INPUT RECORDS START

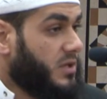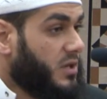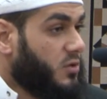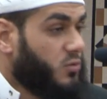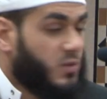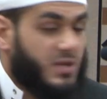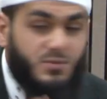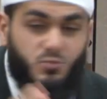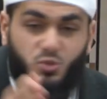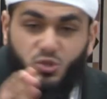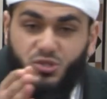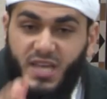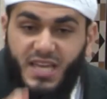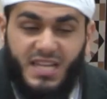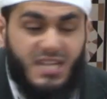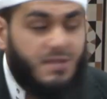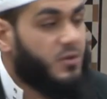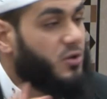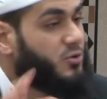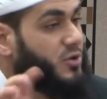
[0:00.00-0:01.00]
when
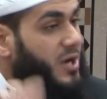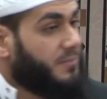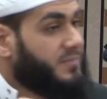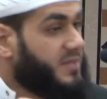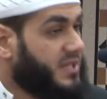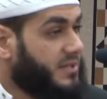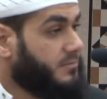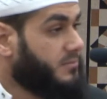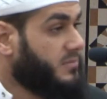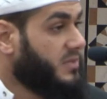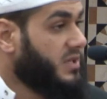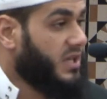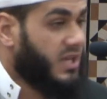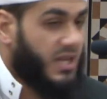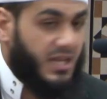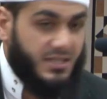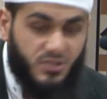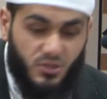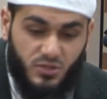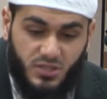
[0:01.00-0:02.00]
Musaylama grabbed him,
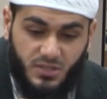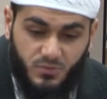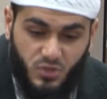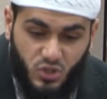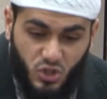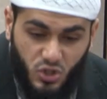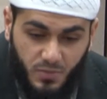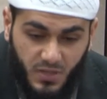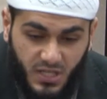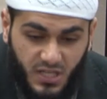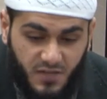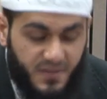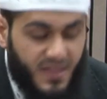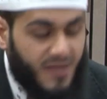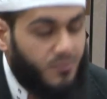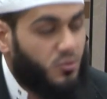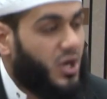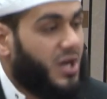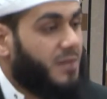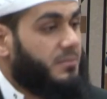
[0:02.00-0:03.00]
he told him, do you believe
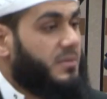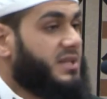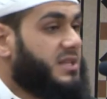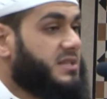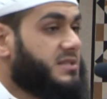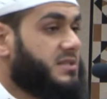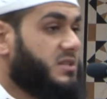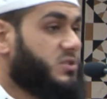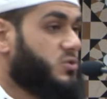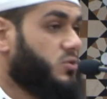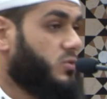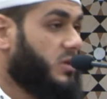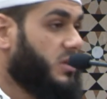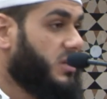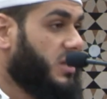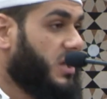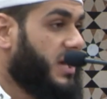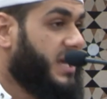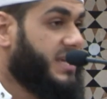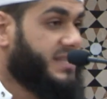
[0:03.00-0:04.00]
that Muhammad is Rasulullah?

INPUT RECORDS END

Without changing a word, retype the data above and omit its pictures.

• RESULT OF THIS EXERCISE
[0:00.00-0:01.00]
when
[0:01.00-0:02.00]
Musaylama grabbed him,
[0:02.00-0:03.00]
he told him, do you believe
[0:03.00-0:04.00]
that Muhammad is Rasulullah?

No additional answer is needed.